- TASK GOAL -
What you hand back must match the records word for word, with no pictures.

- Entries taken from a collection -
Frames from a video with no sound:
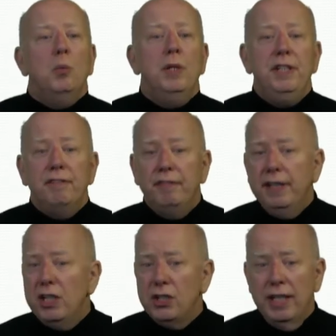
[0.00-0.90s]
When you've
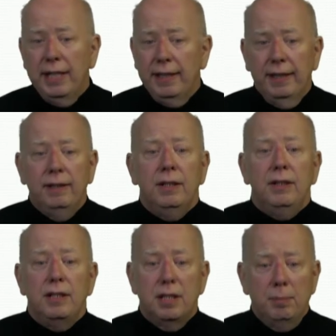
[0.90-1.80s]
finished editing,
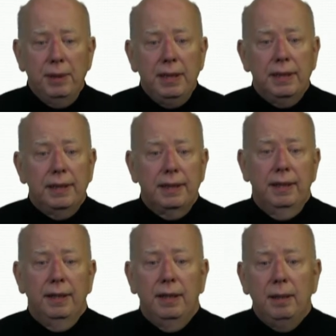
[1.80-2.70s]
you simply click
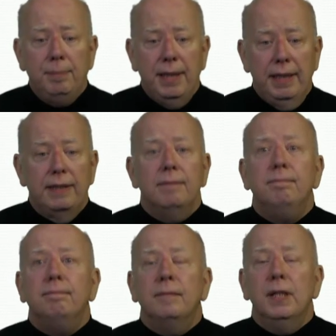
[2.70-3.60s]
Update,
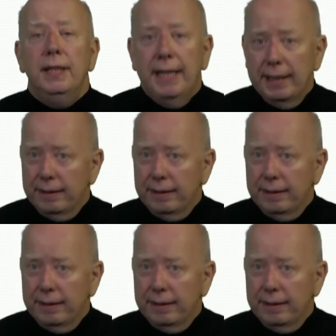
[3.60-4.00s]
and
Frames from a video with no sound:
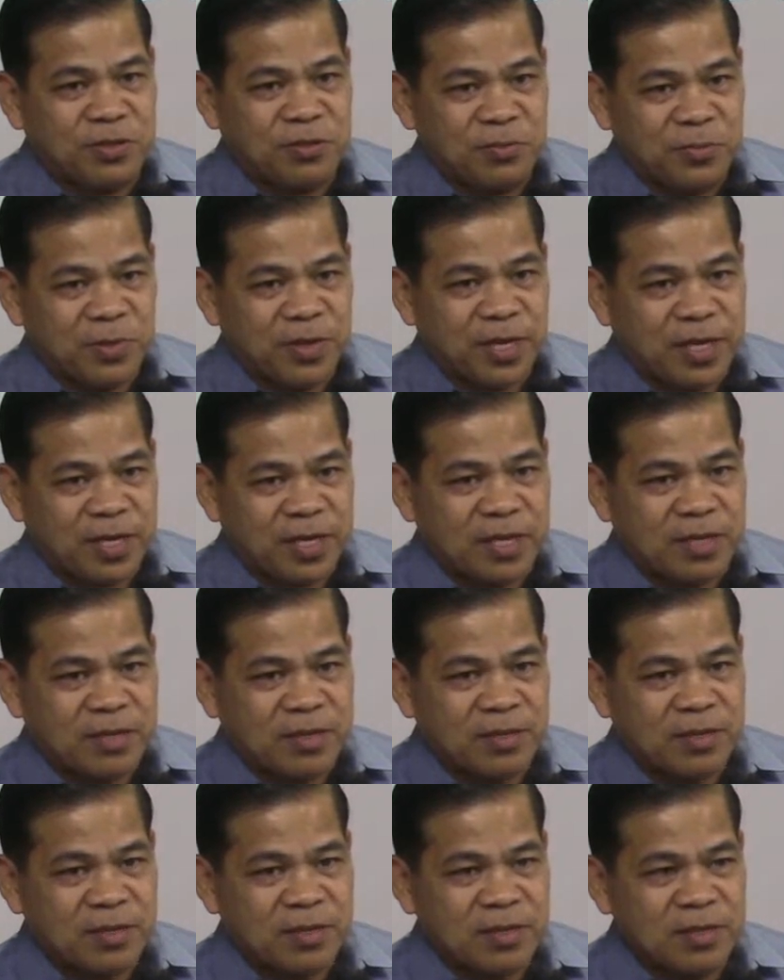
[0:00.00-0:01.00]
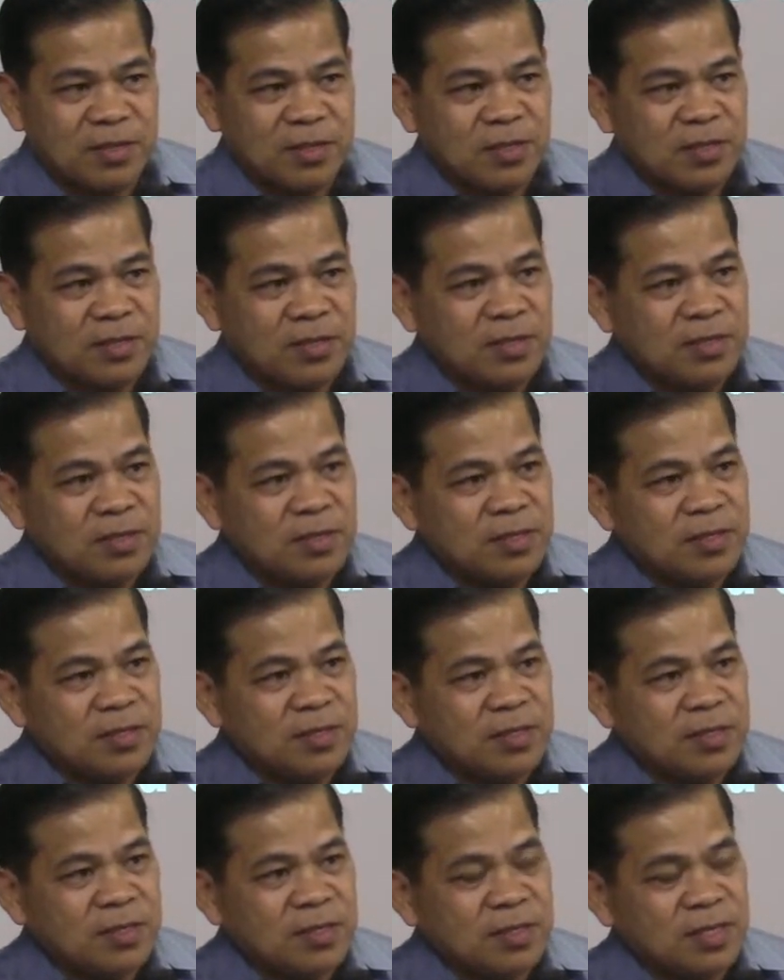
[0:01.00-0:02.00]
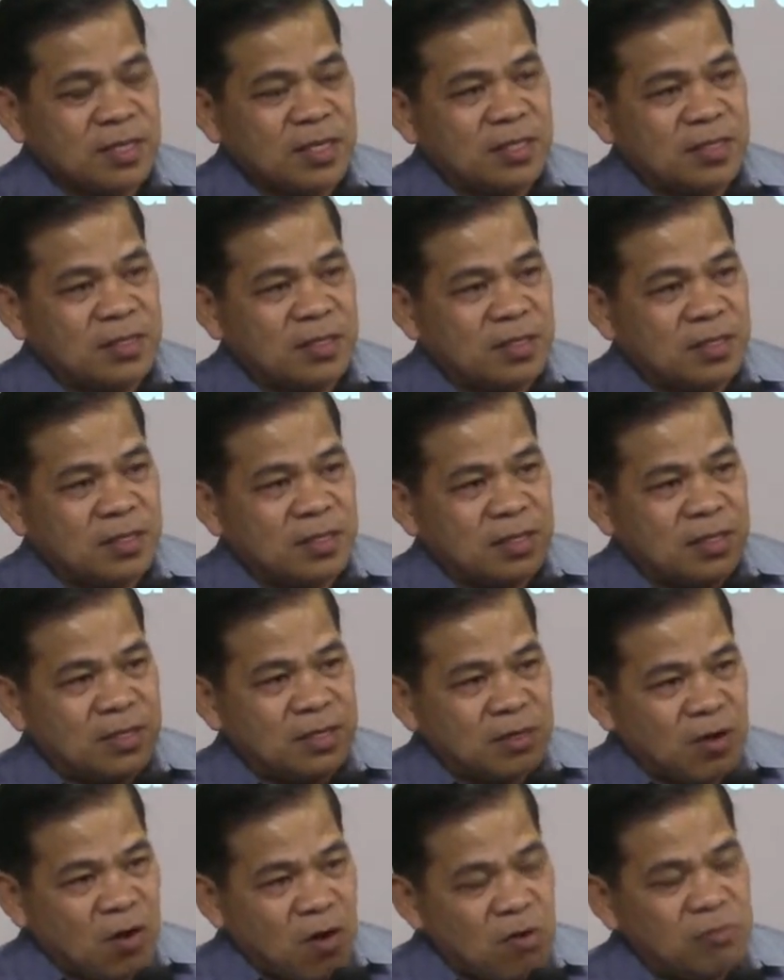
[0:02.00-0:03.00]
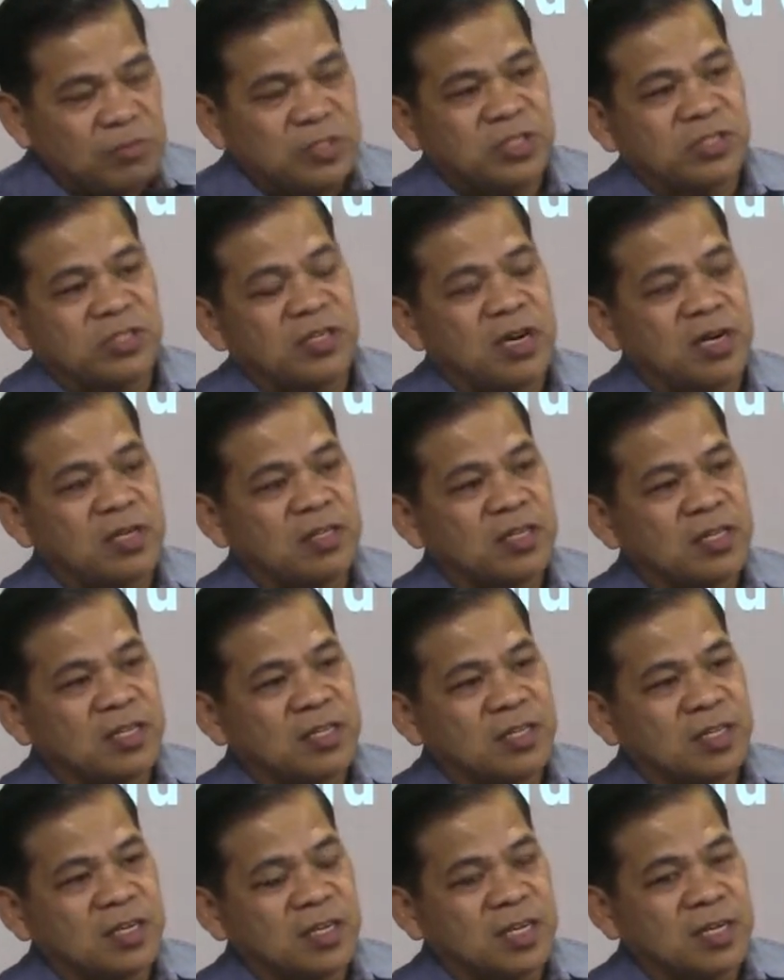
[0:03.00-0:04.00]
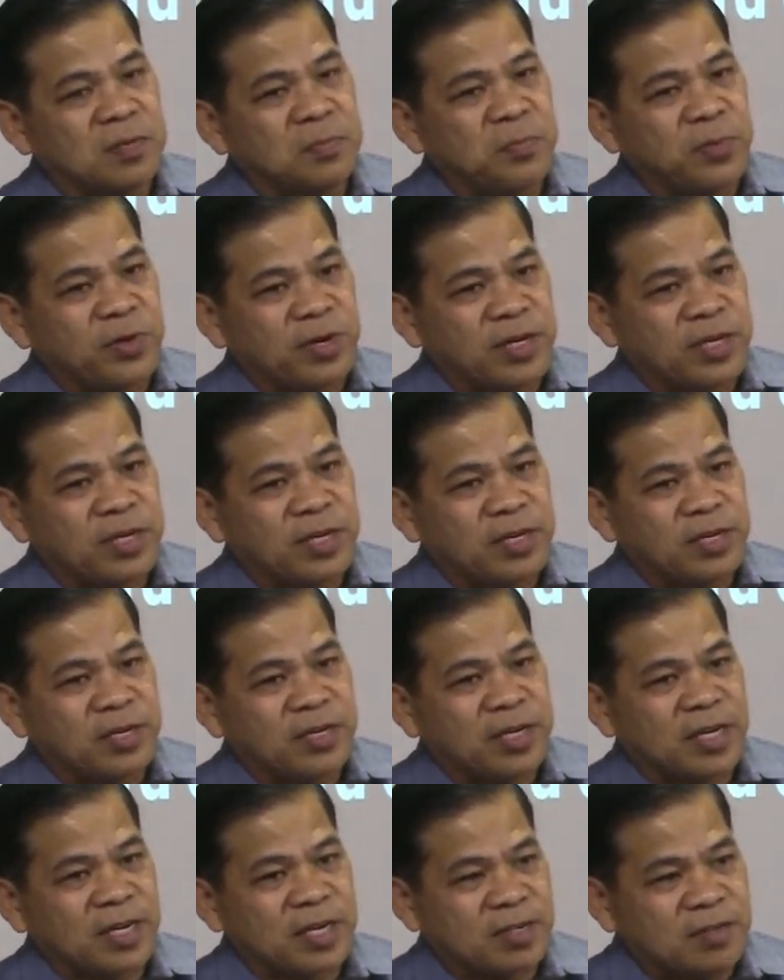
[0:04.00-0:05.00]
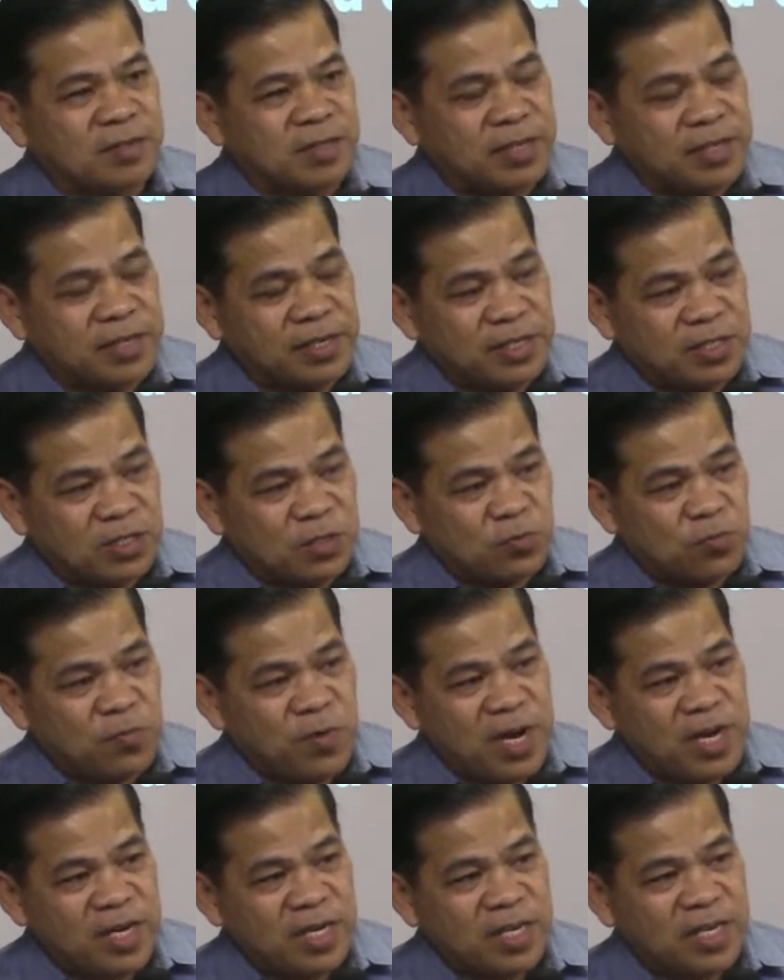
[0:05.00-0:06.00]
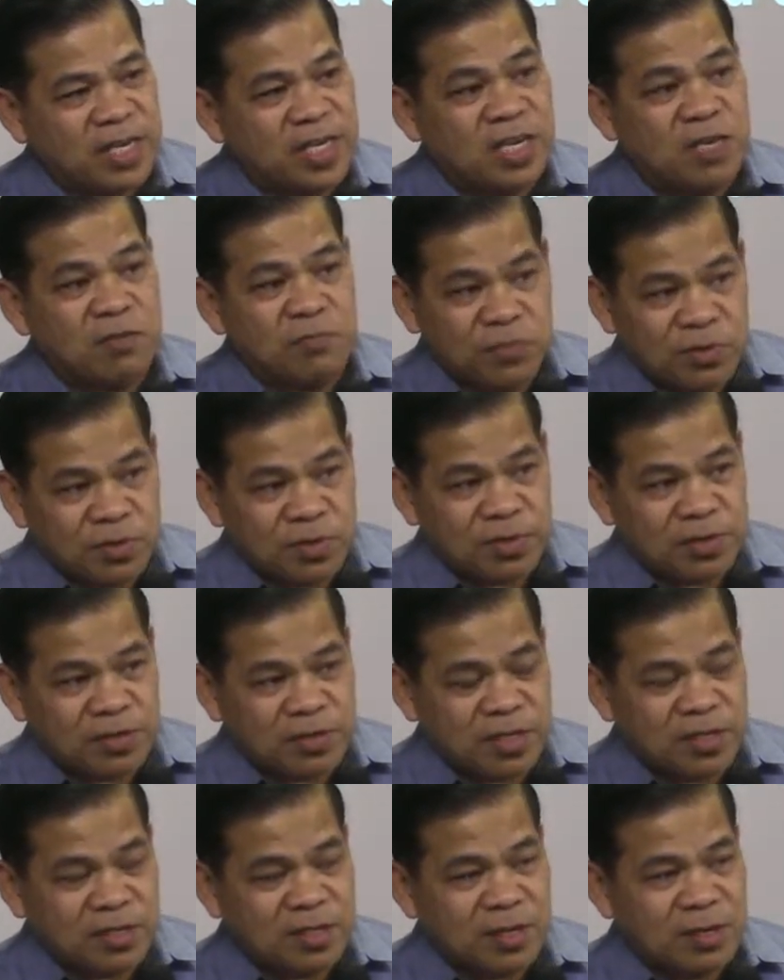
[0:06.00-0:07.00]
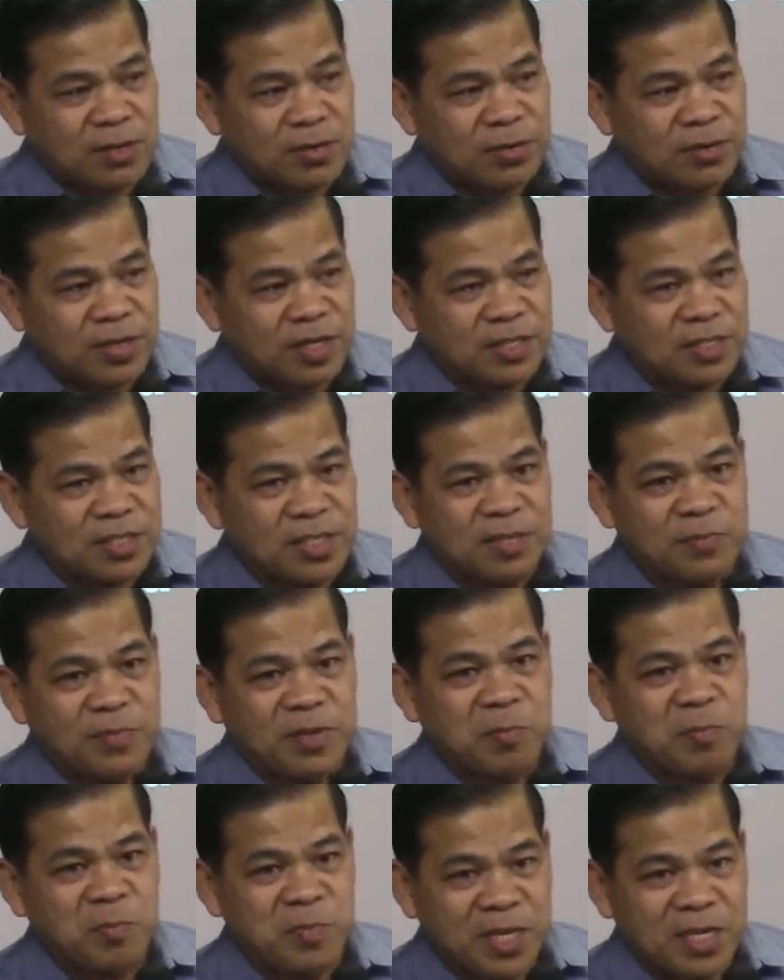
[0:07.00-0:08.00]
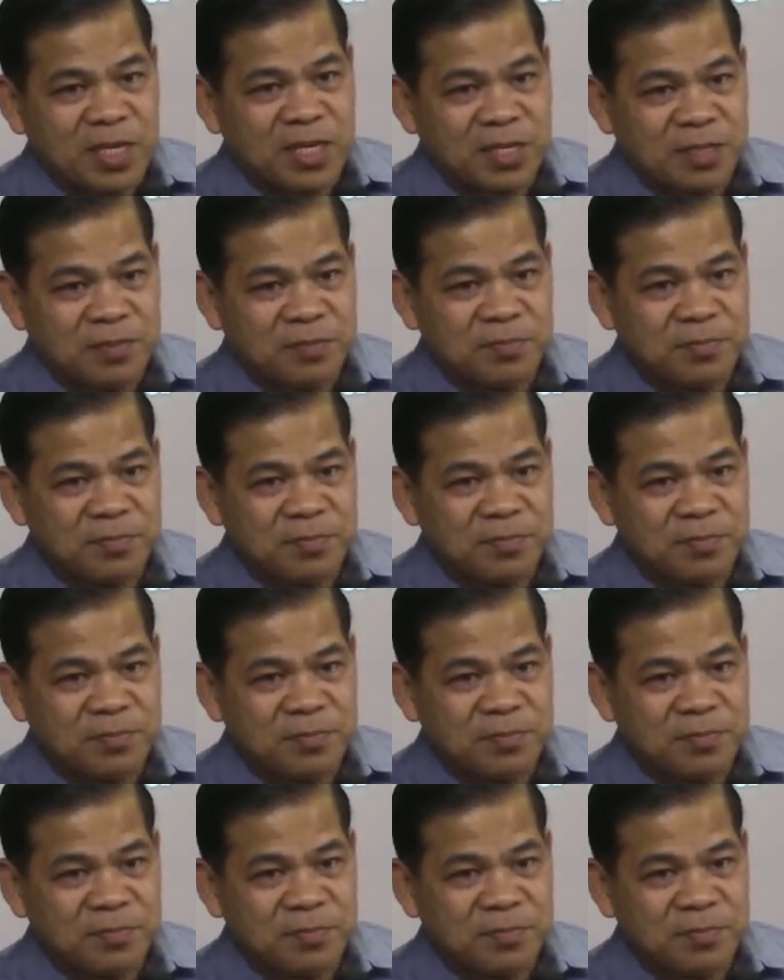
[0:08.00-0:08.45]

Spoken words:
in Dubai, it all started in prayer, and there is one key word that the Lord has given me,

- SOLUTION FOR THIS EXERCISE -
Frames from a video with no sound:
[0.00-0.90s]
When you've
[0.90-1.80s]
finished editing,
[1.80-2.70s]
you simply click
[2.70-3.60s]
Update,
[3.60-4.00s]
and
Frames from a video with no sound:
[0:00.00-0:01.00]
[0:01.00-0:02.00]
[0:02.00-0:03.00]
[0:03.00-0:04.00]
[0:04.00-0:05.00]
[0:05.00-0:06.00]
[0:06.00-0:07.00]
[0:07.00-0:08.00]
[0:08.00-0:08.45]

Spoken words:
in Dubai, it all started in prayer, and there is one key word that the Lord has given me,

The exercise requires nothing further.